*What is required*:
Return the lines of the data below, from the one containing "(1294.21 s)" through the very last, exactly and with both ends included; no pictures.

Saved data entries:
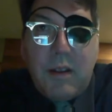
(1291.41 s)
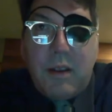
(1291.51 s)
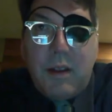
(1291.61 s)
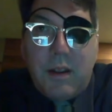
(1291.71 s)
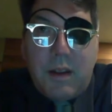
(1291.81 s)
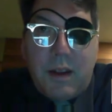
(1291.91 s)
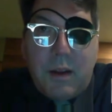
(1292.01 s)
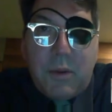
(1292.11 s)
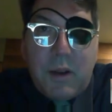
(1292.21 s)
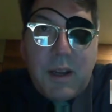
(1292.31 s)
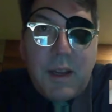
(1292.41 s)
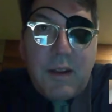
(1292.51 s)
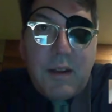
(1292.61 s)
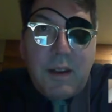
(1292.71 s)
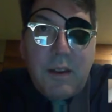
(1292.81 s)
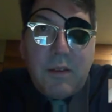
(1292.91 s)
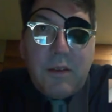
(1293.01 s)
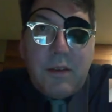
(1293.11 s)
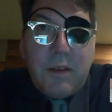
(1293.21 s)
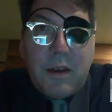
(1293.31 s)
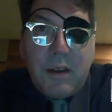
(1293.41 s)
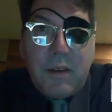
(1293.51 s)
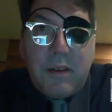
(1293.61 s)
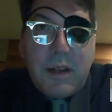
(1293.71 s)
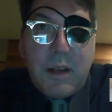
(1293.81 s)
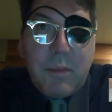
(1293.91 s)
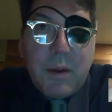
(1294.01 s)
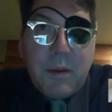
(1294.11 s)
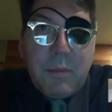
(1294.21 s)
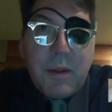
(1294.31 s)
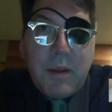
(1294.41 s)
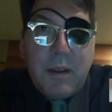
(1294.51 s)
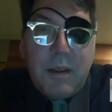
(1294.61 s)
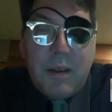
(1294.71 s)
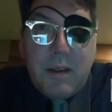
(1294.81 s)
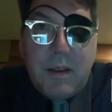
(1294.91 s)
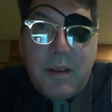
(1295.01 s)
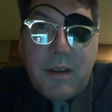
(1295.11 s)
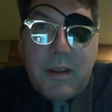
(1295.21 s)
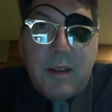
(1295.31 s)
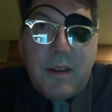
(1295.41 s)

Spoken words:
and I don't want to get on Neil's naughty step here, but I'd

*Task solution*:
(1294.21 s)
(1294.31 s)
(1294.41 s)
(1294.51 s)
(1294.61 s)
(1294.71 s)
(1294.81 s)
(1294.91 s)
(1295.01 s)
(1295.11 s)
(1295.21 s)
(1295.31 s)
(1295.41 s)

Spoken words:
and I don't want to get on Neil's naughty step here, but I'd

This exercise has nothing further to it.